6 Replies Latest reply on May 17, 2002 4:39 PM by ubellur

    What ports need to be open?

    shayman

      Hi All,

      I want to close all unnecessary ports on my server machines, for improved security. What ports must stay open?
      I am using Tomcat+IIS+JBoss. For tomcat and IIS I opened 80,8007 (ajp12), and 8080 (I guess I can close this one).
      For RMI I opened 1099, and 4444,4443 as I saw that my beans are deployed on these ports.

      But after all this, I keep on getting this exception:
      Can't execute method: getApiNames, Got the following Exception:
      javax.naming.CommunicationException.
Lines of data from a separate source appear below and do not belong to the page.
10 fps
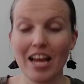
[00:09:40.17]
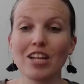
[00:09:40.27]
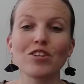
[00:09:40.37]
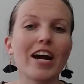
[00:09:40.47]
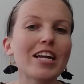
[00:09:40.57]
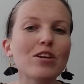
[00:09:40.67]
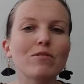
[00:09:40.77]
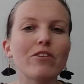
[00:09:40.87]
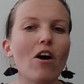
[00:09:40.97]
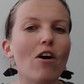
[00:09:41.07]
try to
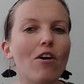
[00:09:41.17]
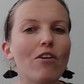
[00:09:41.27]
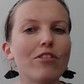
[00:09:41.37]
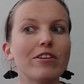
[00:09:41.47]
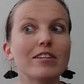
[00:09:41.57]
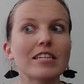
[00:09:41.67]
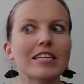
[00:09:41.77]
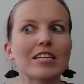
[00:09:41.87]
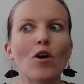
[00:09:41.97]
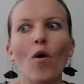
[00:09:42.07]
use all the
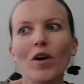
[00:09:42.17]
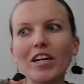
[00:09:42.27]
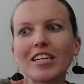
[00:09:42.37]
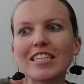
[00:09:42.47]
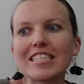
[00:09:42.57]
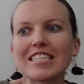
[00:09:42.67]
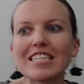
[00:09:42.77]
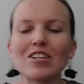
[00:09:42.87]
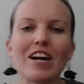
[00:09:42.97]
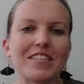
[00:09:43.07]
corners
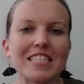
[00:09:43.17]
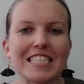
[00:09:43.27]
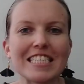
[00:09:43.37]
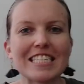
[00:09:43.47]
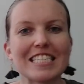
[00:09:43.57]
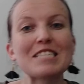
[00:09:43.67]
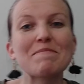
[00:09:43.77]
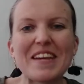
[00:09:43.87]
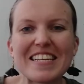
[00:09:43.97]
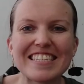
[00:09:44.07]
and crevices and
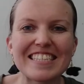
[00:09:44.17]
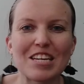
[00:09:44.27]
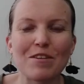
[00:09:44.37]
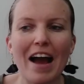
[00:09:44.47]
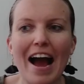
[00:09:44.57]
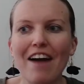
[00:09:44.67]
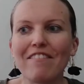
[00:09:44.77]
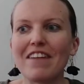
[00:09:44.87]
spaces that you have.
Root exception is java.rmi.ConnectException: Connection refused to host: 199.203.139.182; nested exception is:
      java.net.ConnectException: Connection refused: no further information
      java.net.ConnectException: Connection refused: no further information
      at java.net.PlainSocketImpl.socketConnect(Native Method)
      at java.net.PlainSocketImpl.doConnect(Unknown Source)
      at java.net.PlainSocketImpl.connectToAddress(Unknown Source)
      at java.net.PlainSocketImpl.connect(Unknown Source)
      at java.net.Socket.(Unknown Source)
      at java.net.Socket.(Unknown Source)
      at sun.rmi.transport.proxy.RMIDirectSocketFactory.createSocket(Unknown Source)
      at sun.rmi.transport.proxy.RMIMasterSocketFactory.createSocket(Unknown Source)
      at sun.rmi.transport.tcp.TCPEndpoint.newSocket(Unknown Source)
      at sun.rmi.transport.tcp.TCPChannel.createConnection(Unknown Source)
      at sun.rmi.transport.tcp.TCPChannel.newConnection(Unknown Source)
      at sun.rmi.server.UnicastRef.invoke(Unknown Source)
      at org.jnp.server.NamingServer_Stub.lookup(Unknown Source)
      at org.jnp.interfaces.NamingContext.lookup(NamingContext.java:295)
      at org.jnp.interfaces.NamingContext.lookup(NamingContext.java:279)
      at javax.naming.InitialContext.lookup(Unknown Source)

      What am I missing? does RMI uses random port? is there a way to restrict it to use only a fixed set of ports?

      TIA.

      Shay.

        • 1. Re: What ports need to be open?

          > What am I missing? does RMI uses random port? is
          > there a way to restrict it to use only a fixed set of
          > ports?

          conf//jnp.properties:

          # The port the RMI NamingServer is exported on,
          # 0 = bind any available port
          jnp.rmiPort=0

          Check that.

          -- Juha

          • 2. Re: What ports need to be open?
            starksm64

            Use the RmiPort mbean attribute rather than jnp.properties.


             <mbean code="org.jboss.naming.NamingService" name="DefaultDomain:service=Naming">
             <attribute name="Port">1099</attribute>
             <attribute name="RmiPort">10990</attribute>
             </mbean>
            
            


            • 3. Re: What ports need to be open?
              shayman

              Thanks for the answers.
              Is one port enough for all the communication? can I declare more than one?

              Shay.

              • 4. Re: What ports need to be open?
                jwkaltz

                It seems to me what you really want for security, is that only the webserver port(s) are accessible from other machines. So,
                - either you can specify in JBoss that connections to its naming service etc. are only allowed from a specific IP address (in your case, localhost)
                - or you have a firewall which allows only calls to port 80 & 443 to your machine

                I have no idea whether in JBoss you can restrict from which IP address calls are allowed. But it would nice if you could, you can do this in many Internet services like ftp, postgresql database, ...

                • 5. Re: What ports need to be open?
                  shayman

                  My question is regarding both security and performance. If I want to close all unneccesary ports, I want to know what ports need to be open. So I restricted the RMI Port to be 10990. Now I get to the other side, which is performance. If I open only one port, and use around 30 beans, will this affect the performance of the system, e.g. will the single port become a bottleneck in the system.
                  If so, can I declared more than one RMI Port ?

                  TIA,

                  Shay.

                  • 6. 3851441
                    ubellur

                    I'm unable to get a final answer to the question of fixing the RMI port in order to be able to get through a firewall:

                    a. Does JBOSS use transient ports for every RMI object or is it on a per client basis? What kind of multiplexing is done, if any? If it does use transient ports, what is the limit on the number of objects that can exist in a single VM?

                    b. How do I fix this? I dont see a file called jnp.properties. Should I fix one port for the JNDI service and one for the rest of the objects?

                    c. What are the performance implications of fixing the RMI port?